Cardi B and Her Photographer Sued for Copying Artist’s Marge Simpson Piece
Rapper Cardi B is being sued for posting a Marge Simpson photograph that allegedly copies another artist’s work.
On October 31, Cardi B posted a series of images on Instagram taken by photographer Jora Frantzis in which she dressed up as the cartoon character Marge Simpson for Halloween.
Artist aleXsandro Palombo is claiming that one of Cardi B’s photographs is directly lifted from a piece in his artwork series, Marge Simpson Style Icon that he designed in 2013.
Palombo’s collection of images, which were first published in Vogue in 2013, showed the Simpsons character posing in a series of classic outfits.
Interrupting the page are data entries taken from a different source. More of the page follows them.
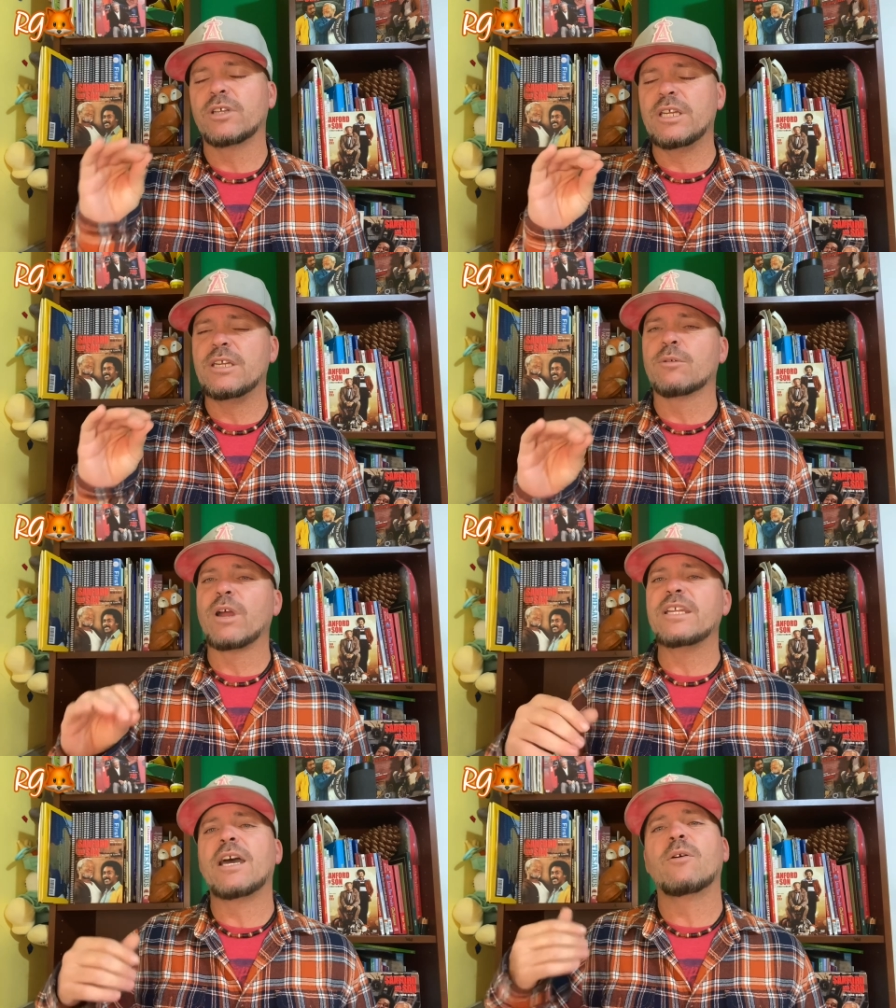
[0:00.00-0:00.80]
in here
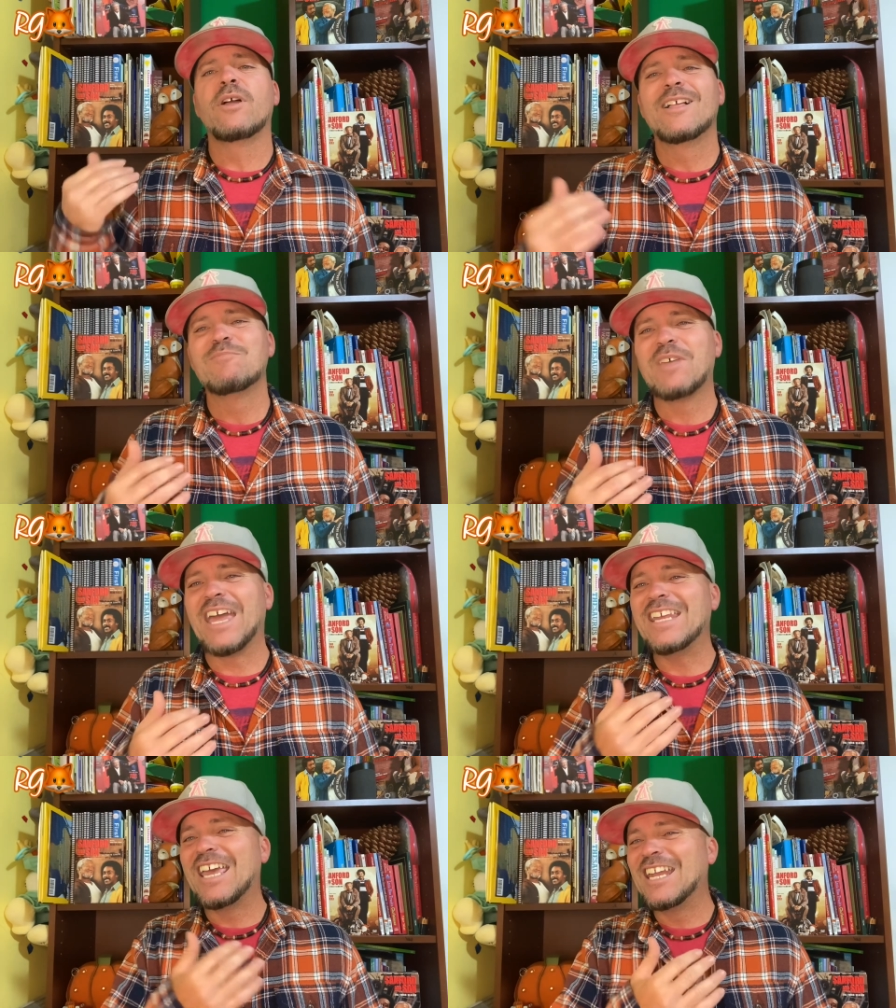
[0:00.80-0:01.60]
right now.
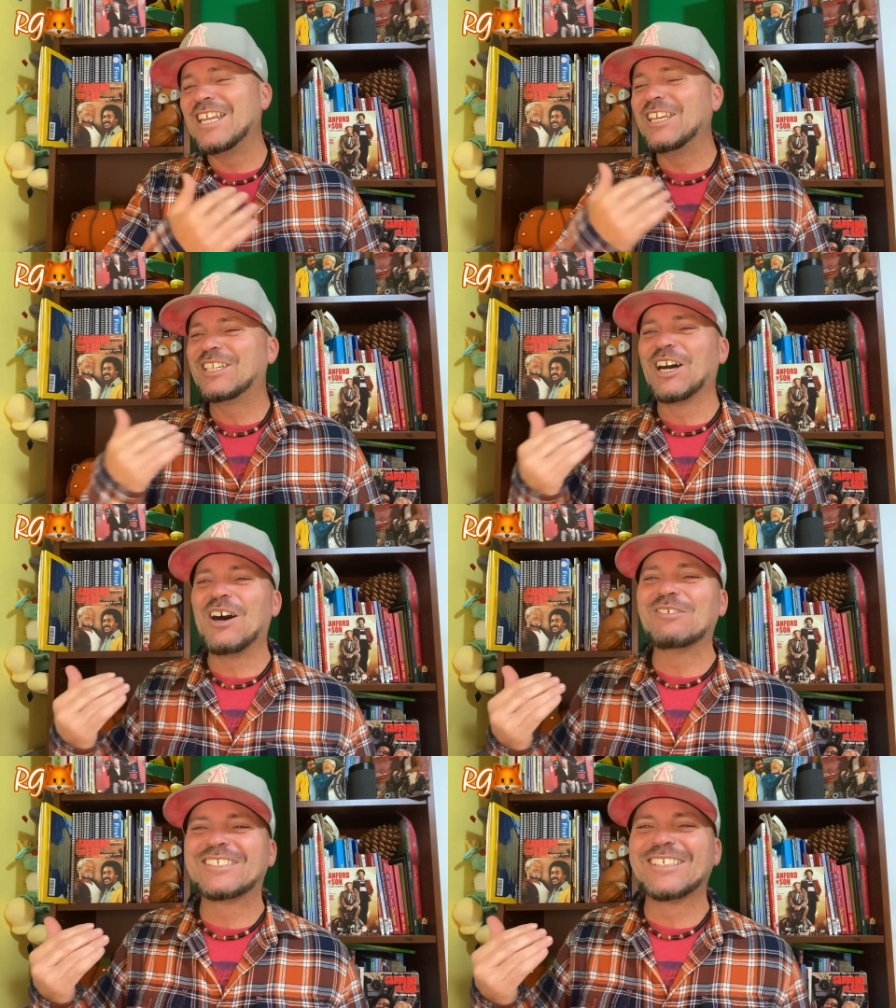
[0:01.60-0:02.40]
And in he comes,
@iamcardib rebuild aleXsandro Palombo's iconic pop artwork "Marge Simpson Style Icon in Thierry Mugler" by aleXsandro Palombo in 2013#halloween #cardib #popart pic.twitter.com/kPJMIUrvp5
— aleXsandro Palombo (@PalomboArtist) November 1, 2022
In the photograph posted on Instagram, Palombo says that Cardi B is copying her image of Marge Simpson in a 1995 Thierry Mugler dress.
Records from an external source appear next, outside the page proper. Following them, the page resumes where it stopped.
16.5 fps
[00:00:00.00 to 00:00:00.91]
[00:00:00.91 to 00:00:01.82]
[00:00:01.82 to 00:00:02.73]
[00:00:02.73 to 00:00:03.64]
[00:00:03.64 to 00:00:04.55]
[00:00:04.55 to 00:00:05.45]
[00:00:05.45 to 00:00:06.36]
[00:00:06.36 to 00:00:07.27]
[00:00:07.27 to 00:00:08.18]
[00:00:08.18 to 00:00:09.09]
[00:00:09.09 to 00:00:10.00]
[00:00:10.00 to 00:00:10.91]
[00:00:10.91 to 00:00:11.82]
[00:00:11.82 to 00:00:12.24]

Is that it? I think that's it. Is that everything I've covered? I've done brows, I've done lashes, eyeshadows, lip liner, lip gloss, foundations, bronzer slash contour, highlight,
Palombo also claims that the rapper and her photographer, Frantzis shared his picture on social media without credit.
Palombo shared a post on Instagram in which he spoke out against the rapper’s photograph.
The artist writes: “Dear Mrs Cardi B, based on your reasoning, shall everyone illegally download your music?”
In a statement to Newsweek, Palombo’s lawyer, Claudio Volpi of Barberi & Volpi, says that the artist is taking legal action against the American pop star and her “closest collaborators” for unauthorized use of the artwork.
“Cardi B has illegitimately appropriated the work of aleXsandro Palombo for mere business purposes in defiance of the most elementary rules on copyright and Instagram policies, with the consequent serious risks, both of compensation and of discredit for her public image,” Volpi says.
In a separate statement, Palombo tells Newsweek: “Cardi B and her collaborators have used my artwork without any authorization, debasing its original meaning and only to amplify their image with a clear commercial purpose that has nothing to do with that path of social awareness that has always characterized my works.”
Earlier this year, PetaPixel reported on a plagiarism debate that ensued online after an artist was accused of copying the work of a photographer in a painting that was on display at Guggenheim Museum Bilbao.